I am using sprintf to format a string for display on an LCD (though the same thing happens when sending the string over the serial port as well) and am getting a warning:
warning: argument of type "unsigned char *" is incompatible with parameter of type "char *restrict"
Everything works ok when I ignore this warning but ignoring these warnings doesn't sit well (especially as I don't really understand it). I get that "restrict" is a new keyword feature in C99 to enable compiler optimisations and it probably doesn't matter too much for the simple applications I am creating, but I would like to know if this is implemented in the ARM compilation toolchain and, if so, how I can use it. A snippet of my code is below:
// initialise some local values and the display buffer uint32_t val; static unsigned char disp_buffer[21]; // read the global variables to the local values val = global_val; // do string formatting before lcd display sprintf(disp_buffer, "Value: %4d", val); GLCD_DisplayString(6, 0, 1, disp_buffer);
Thanks for any help you can give,
Alex
signed vs unsigned? If you don't like warnings, use a cast and be explicit.

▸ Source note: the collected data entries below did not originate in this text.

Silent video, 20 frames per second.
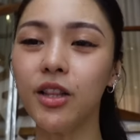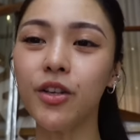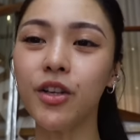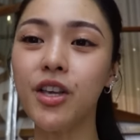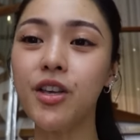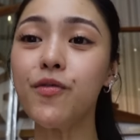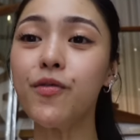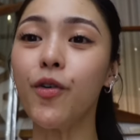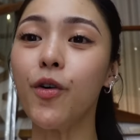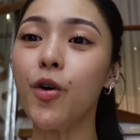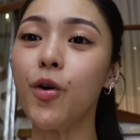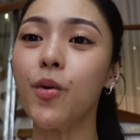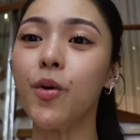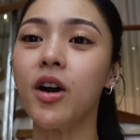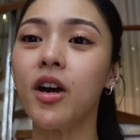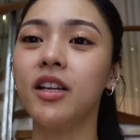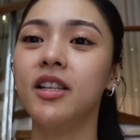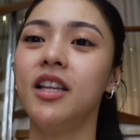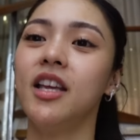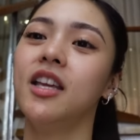Looking
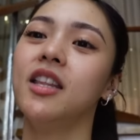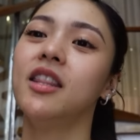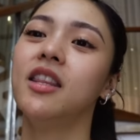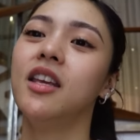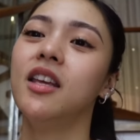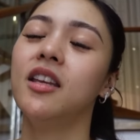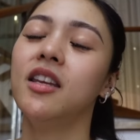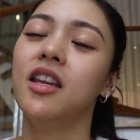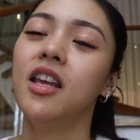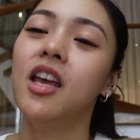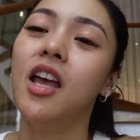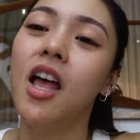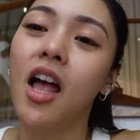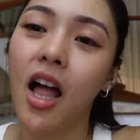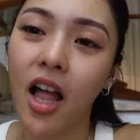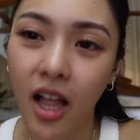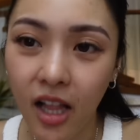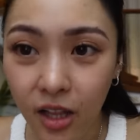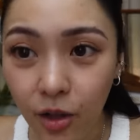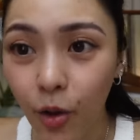forward, and then
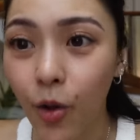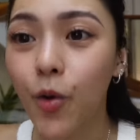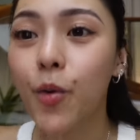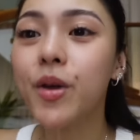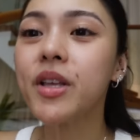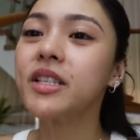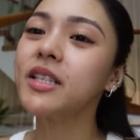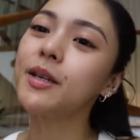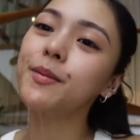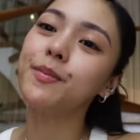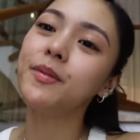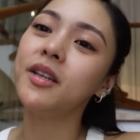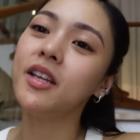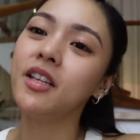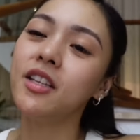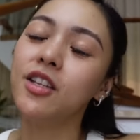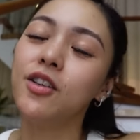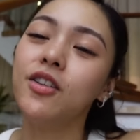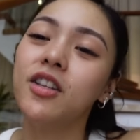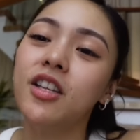I'll always
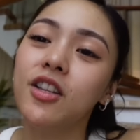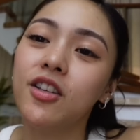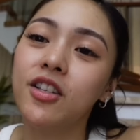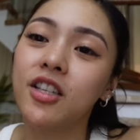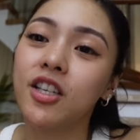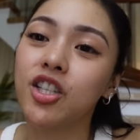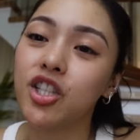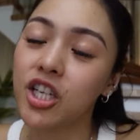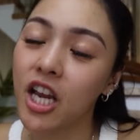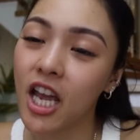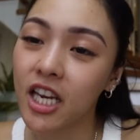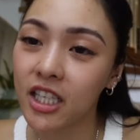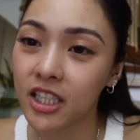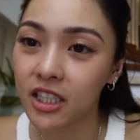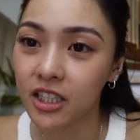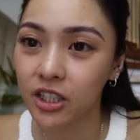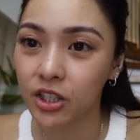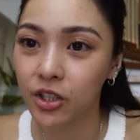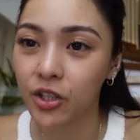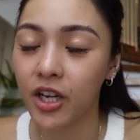update you dito sa
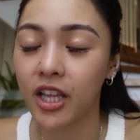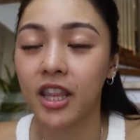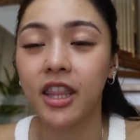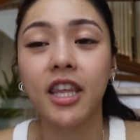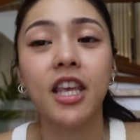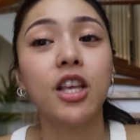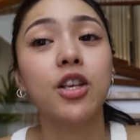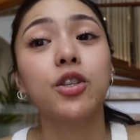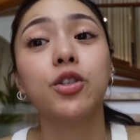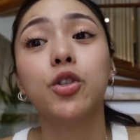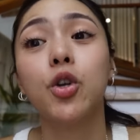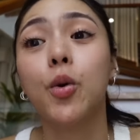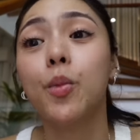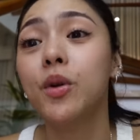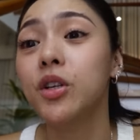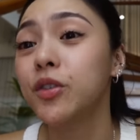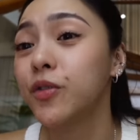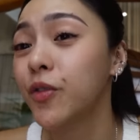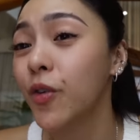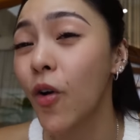channel ko. And thank you so
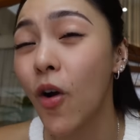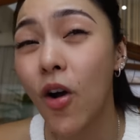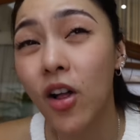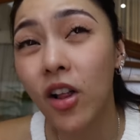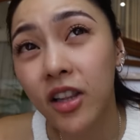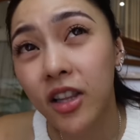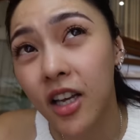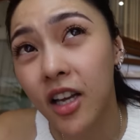much for all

Thanks for your help. I don't think that is it - if I declare my buffer as:
char disp_buffer[21];
I just get the warning:
warning: #167-D: argument of type "char *" is incompatible with parameter of type "unsigned char *"
instead!
Then that suggests:
// initialise some local values and the display buffer uint32_t val; static char disp_buffer[21]; // read the global variables to the local values val = global_val; // do string formatting before lcd display sprintf(disp_buffer, "Value: %4d", val); GLCD_DisplayString(6, 0, 1, (unsigned char*)disp_buffer);
Thanks Dan - but I'm afraid I still get the warning:
Cheers,
Thanks Dan - but I'm afraid I still get the warning: But do you get it regarding the same source code line than the other one? I don't think so.